▸ Work instruction: Leave out the pictures and output exactly the lines below from the one with "(0.90 s to 1.80 s)" down to the one with "Transcript: of change, of", both of them included.

Records drawn from a dataset:

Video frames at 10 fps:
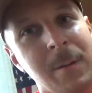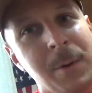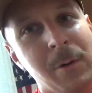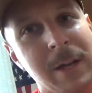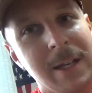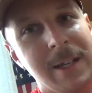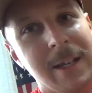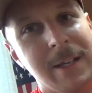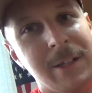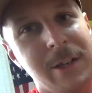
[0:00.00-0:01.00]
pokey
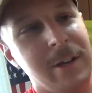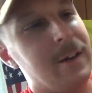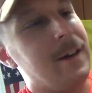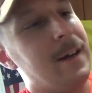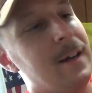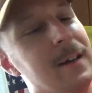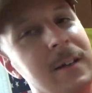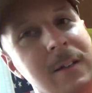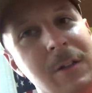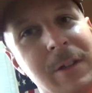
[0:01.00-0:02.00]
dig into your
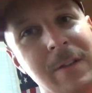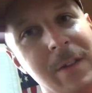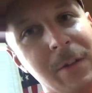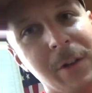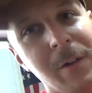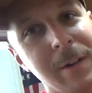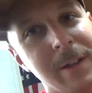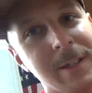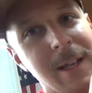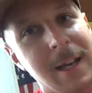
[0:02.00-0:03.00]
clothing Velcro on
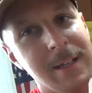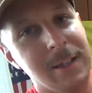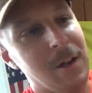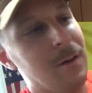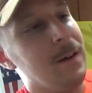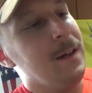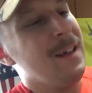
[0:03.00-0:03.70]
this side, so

...

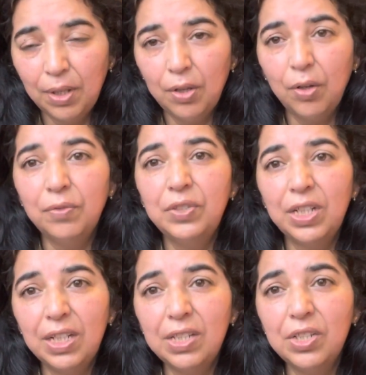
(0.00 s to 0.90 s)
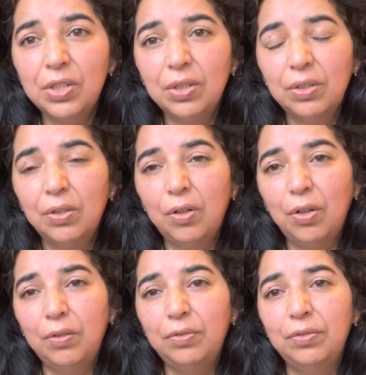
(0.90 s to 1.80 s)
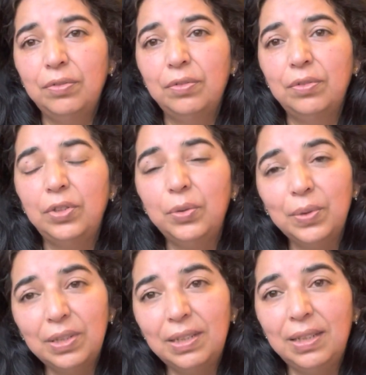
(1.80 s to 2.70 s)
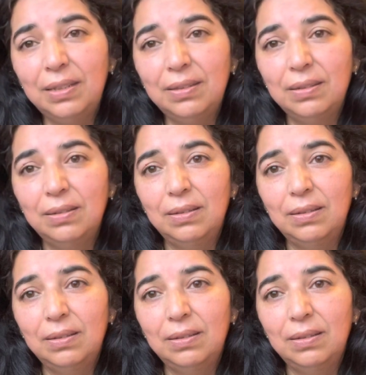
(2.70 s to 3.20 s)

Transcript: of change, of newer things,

▸ Solution:
(0.90 s to 1.80 s)
(1.80 s to 2.70 s)
(2.70 s to 3.20 s)

Transcript: of change, of newer things,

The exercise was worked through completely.